Exercise input: Begin
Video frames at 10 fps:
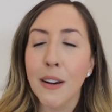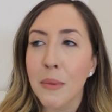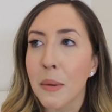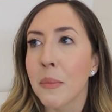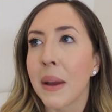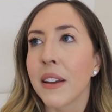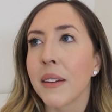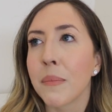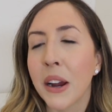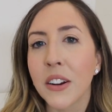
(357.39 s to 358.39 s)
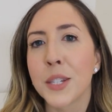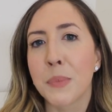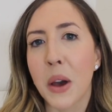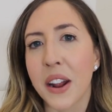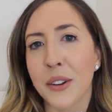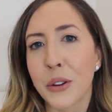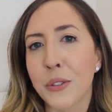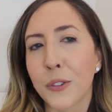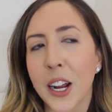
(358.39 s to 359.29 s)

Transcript: I remember my parents bought a new fridge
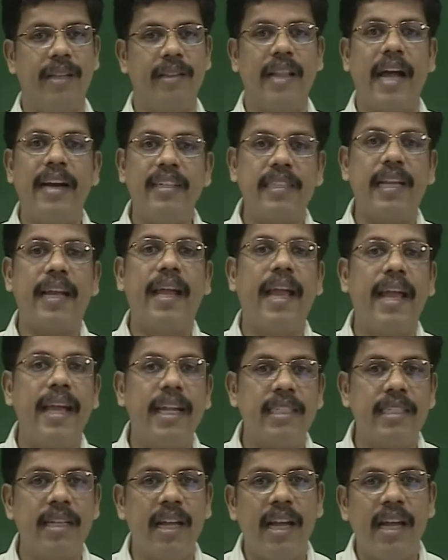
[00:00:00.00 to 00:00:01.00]
that is the
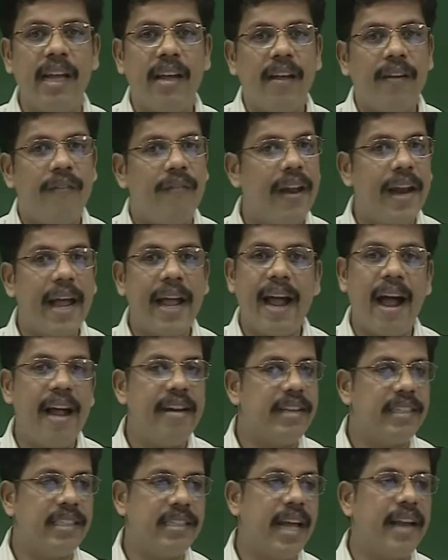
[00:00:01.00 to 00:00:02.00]
case when I
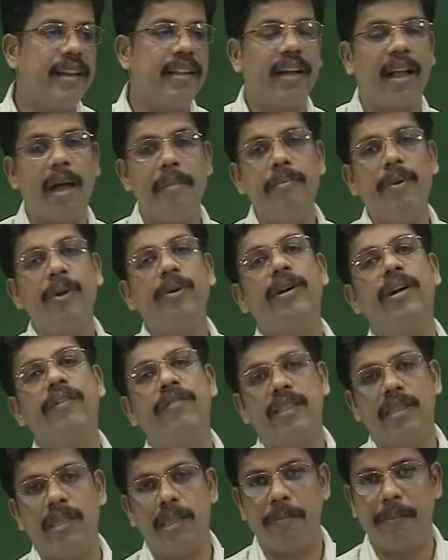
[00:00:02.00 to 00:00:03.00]
understand the computer
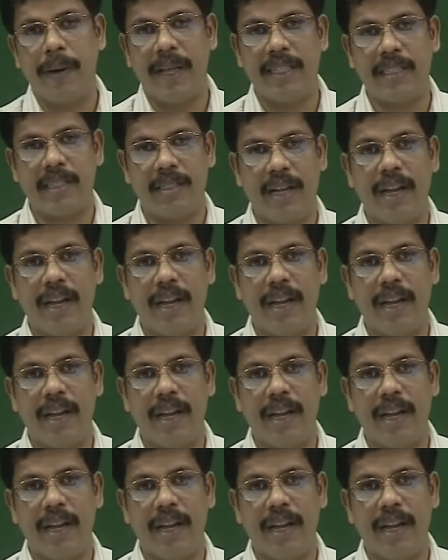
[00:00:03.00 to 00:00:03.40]
which is placed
Exercise input: End
Omit the pictures. Transcribe word for word the lines from the one containing "(357.39 s to 358.39 s)" through the end of the listing, inclusive.

(357.39 s to 358.39 s)
(358.39 s to 359.29 s)

Transcript: I remember my parents bought a new fridge
[00:00:00.00 to 00:00:01.00]
that is the
[00:00:01.00 to 00:00:02.00]
case when I
[00:00:02.00 to 00:00:03.00]
understand the computer
[00:00:03.00 to 00:00:03.40]
which is placed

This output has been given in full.